▶ **Collected data entries**:
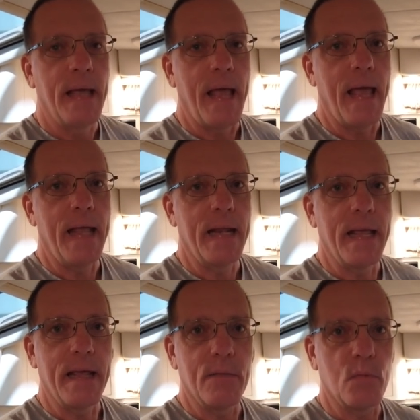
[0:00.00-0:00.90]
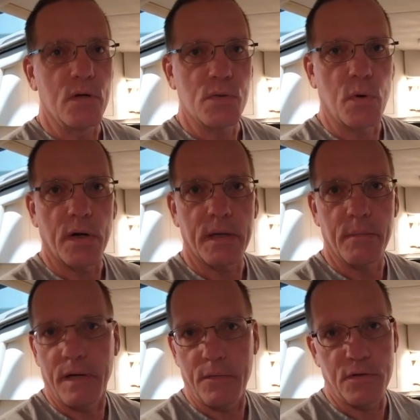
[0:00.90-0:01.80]
and it was working,
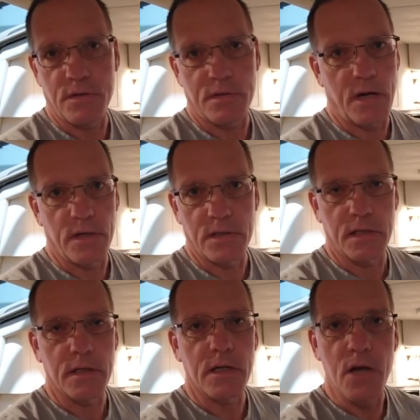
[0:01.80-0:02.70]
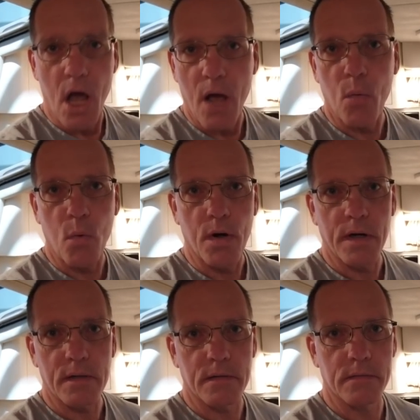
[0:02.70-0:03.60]
but it was starting to not
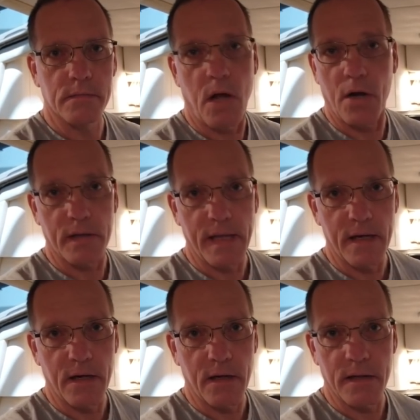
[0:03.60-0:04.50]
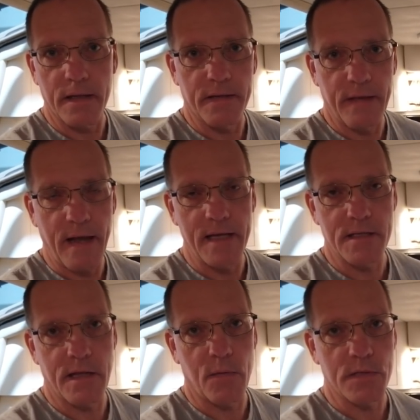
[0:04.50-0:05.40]
work hardly at all. The, the
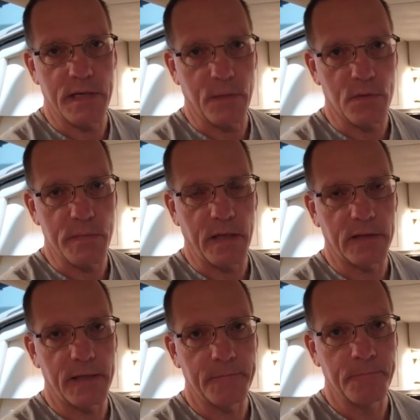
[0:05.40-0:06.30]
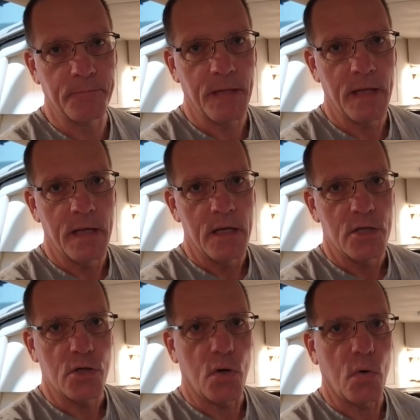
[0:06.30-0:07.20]
ice that was in it was melting.
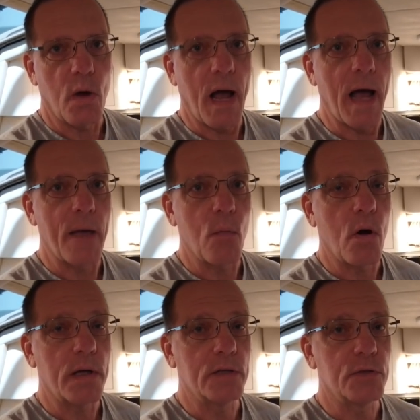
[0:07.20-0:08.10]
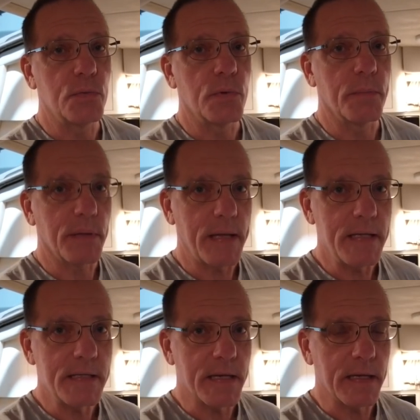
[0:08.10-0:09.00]
So I wanted to
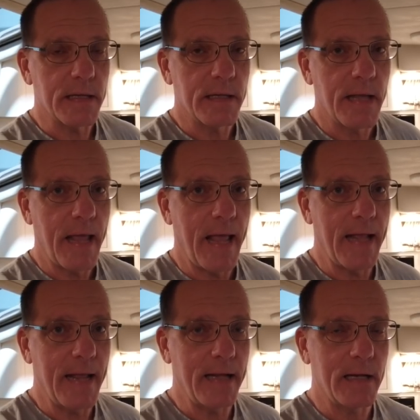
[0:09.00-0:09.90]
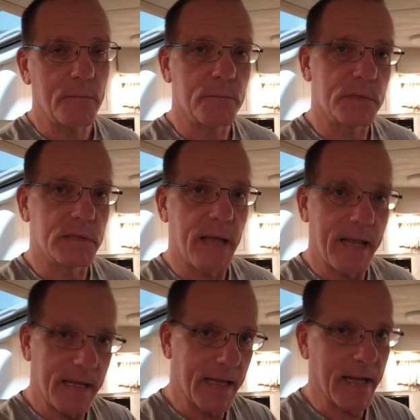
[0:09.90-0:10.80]
replace it and ended up
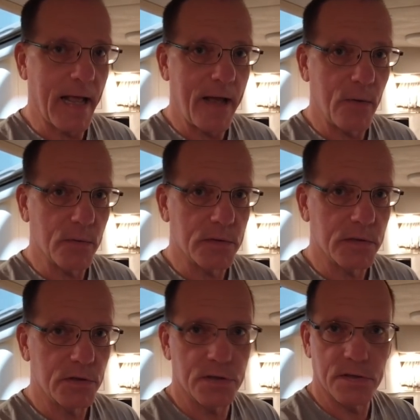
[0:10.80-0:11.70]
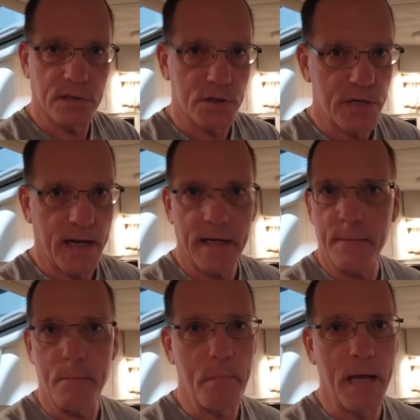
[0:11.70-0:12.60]
taking it out just to check,
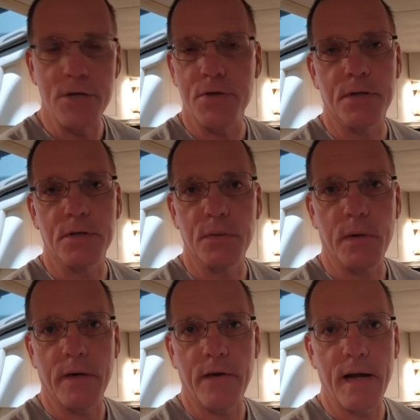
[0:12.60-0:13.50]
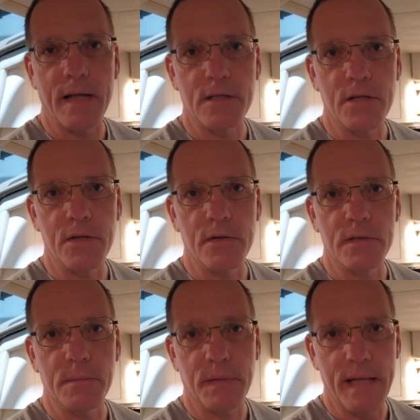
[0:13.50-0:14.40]
measure, and do whatever I had to do
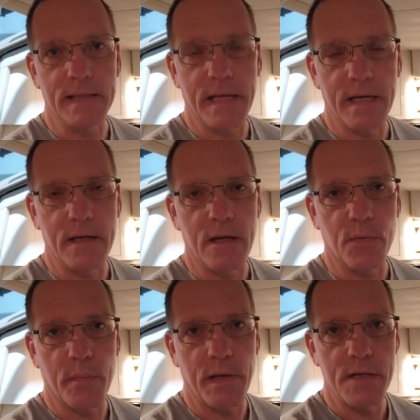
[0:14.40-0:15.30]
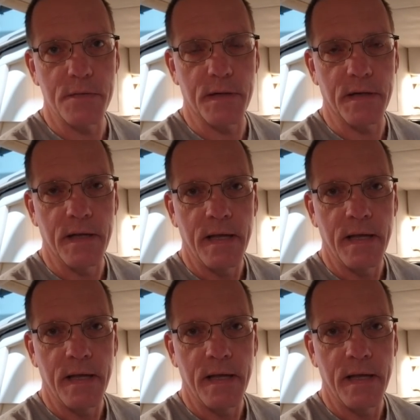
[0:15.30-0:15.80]
to plan to get an, a replacement,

▶ **Required action**:
Only the lines from the one containing "[0:09.90-0:10.80]" through the last line of the entries above should be copied, exactly as they are and without the pictures.

▶ **Answer section**:
[0:09.90-0:10.80]
replace it and ended up
[0:10.80-0:11.70]
[0:11.70-0:12.60]
taking it out just to check,
[0:12.60-0:13.50]
[0:13.50-0:14.40]
measure, and do whatever I had to do
[0:14.40-0:15.30]
[0:15.30-0:15.80]
to plan to get an, a replacement,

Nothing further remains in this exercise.